The piece suggested that some workers may have reevaluated the importance of work and decided to leave the labor force. (See “Why Wealthy Nations Can’t Find Workers.”)
A new Pew analysis of an October 2020 survey suggests this is especially true among American mothers. In 2019, 51% of moms said that working full time was best for them "at this point in their life."

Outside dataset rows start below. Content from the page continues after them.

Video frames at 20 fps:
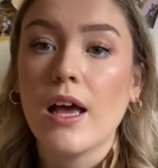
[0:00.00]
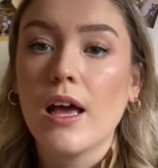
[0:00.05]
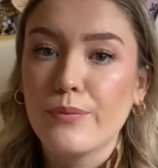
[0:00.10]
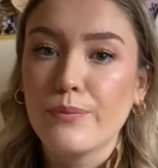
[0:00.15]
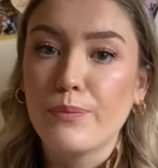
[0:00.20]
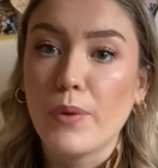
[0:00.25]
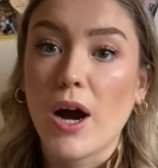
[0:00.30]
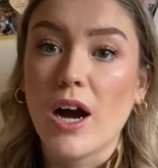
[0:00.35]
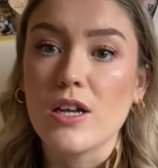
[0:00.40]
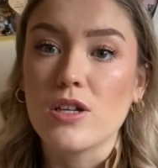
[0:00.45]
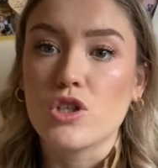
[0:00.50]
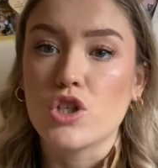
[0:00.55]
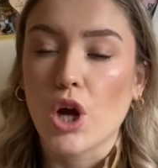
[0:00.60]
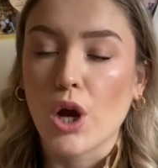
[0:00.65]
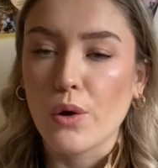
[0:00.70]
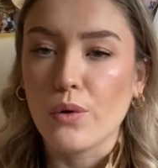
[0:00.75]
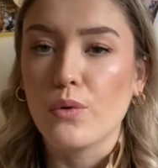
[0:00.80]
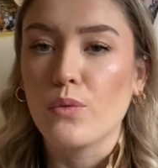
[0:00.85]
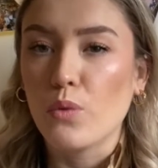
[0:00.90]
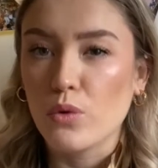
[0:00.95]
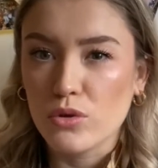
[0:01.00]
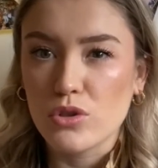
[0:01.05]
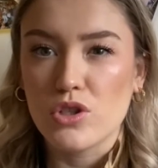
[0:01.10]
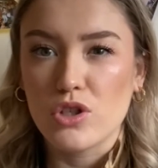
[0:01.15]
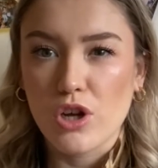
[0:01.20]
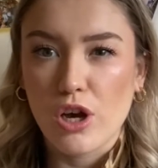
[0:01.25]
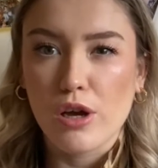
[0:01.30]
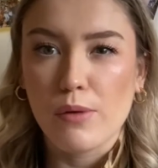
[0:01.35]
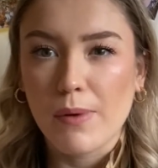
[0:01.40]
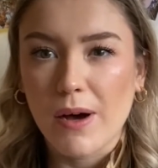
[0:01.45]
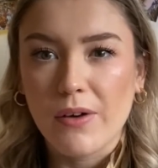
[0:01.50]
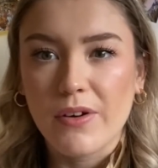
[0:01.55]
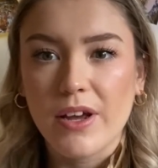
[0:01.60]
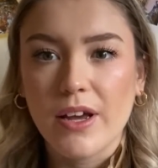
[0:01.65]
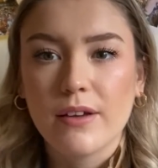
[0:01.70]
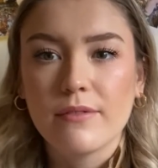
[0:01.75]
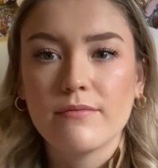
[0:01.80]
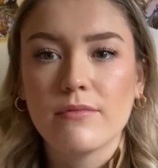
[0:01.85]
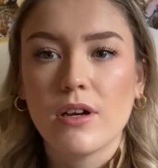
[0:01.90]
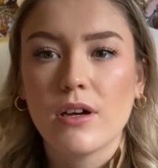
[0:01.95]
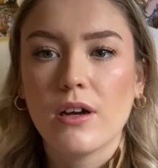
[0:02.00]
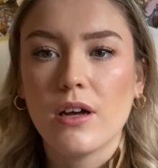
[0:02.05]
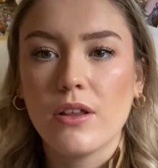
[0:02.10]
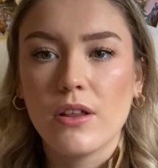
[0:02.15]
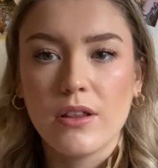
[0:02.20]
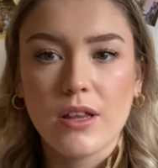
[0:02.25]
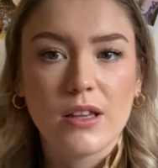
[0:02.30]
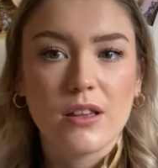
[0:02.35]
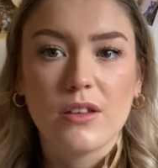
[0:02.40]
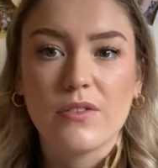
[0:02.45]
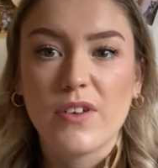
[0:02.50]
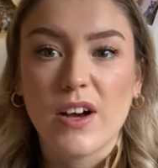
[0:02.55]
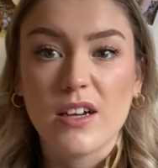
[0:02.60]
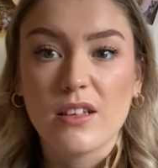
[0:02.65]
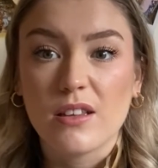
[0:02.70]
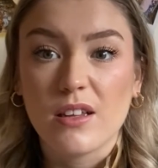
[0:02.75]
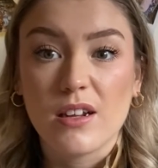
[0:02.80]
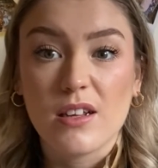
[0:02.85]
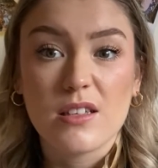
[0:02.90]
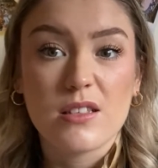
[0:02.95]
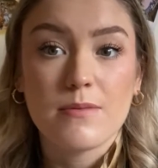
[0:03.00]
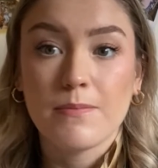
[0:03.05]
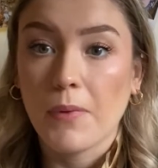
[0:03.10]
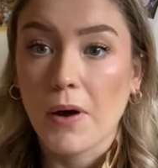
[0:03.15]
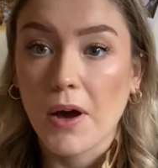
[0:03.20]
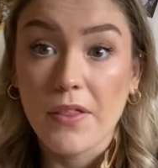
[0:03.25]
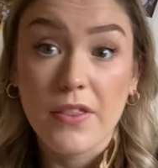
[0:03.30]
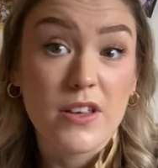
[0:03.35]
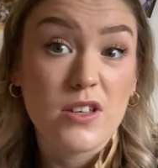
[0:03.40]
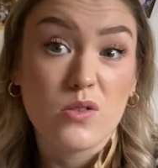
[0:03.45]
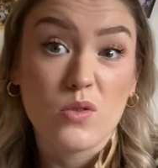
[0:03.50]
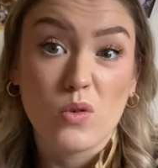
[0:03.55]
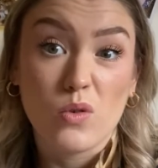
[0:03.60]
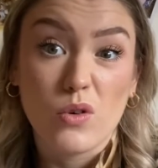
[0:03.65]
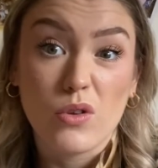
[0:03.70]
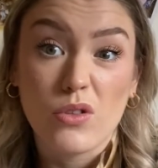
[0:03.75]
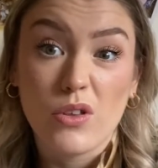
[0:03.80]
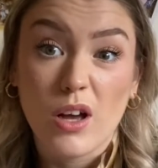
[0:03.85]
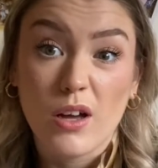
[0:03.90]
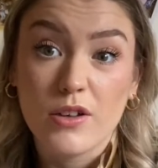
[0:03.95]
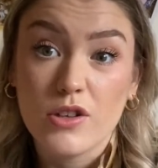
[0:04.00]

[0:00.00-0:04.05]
but I don't want to know about it other than the fact that it's by this author.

In 2020, only 44% of moms said the same thing. The share of mothers saying “not working for pay at all” would be the best rose from 19% to 27%. (For fathers, there was no significant difference between 2019 and 2020.)
The number of women in the labor force is down -2.8% from the last pre-pandemic month--significantly higher than for men (-2.2%). To be sure, changes to schooling/childcare have forced many mothers to stay home.
But it's also plausible that many moms are revaluating life and deciding work is no longer as important. Note that the large decline in the Pew data is from "any work" to "no work at all." That directly impacts measured LFP.
The LFP rates for both women and men have been gradually falling since 2000. For men, this has been a secular decline that goes back to the early 60s.
But for women, this follows a more recent change in direction: rising LFP before 2000 and falling after.
We also know that this recent decline in the female LFP rate has been mostly driven by mothers in two-parent families, not by single moms or women living alone. Here we're looking at a generational shift.
Over the last twenty years, Gen-X women have been much less likely than Boomer women at the same age to work in jobs they don’t really like for income they don’t really need.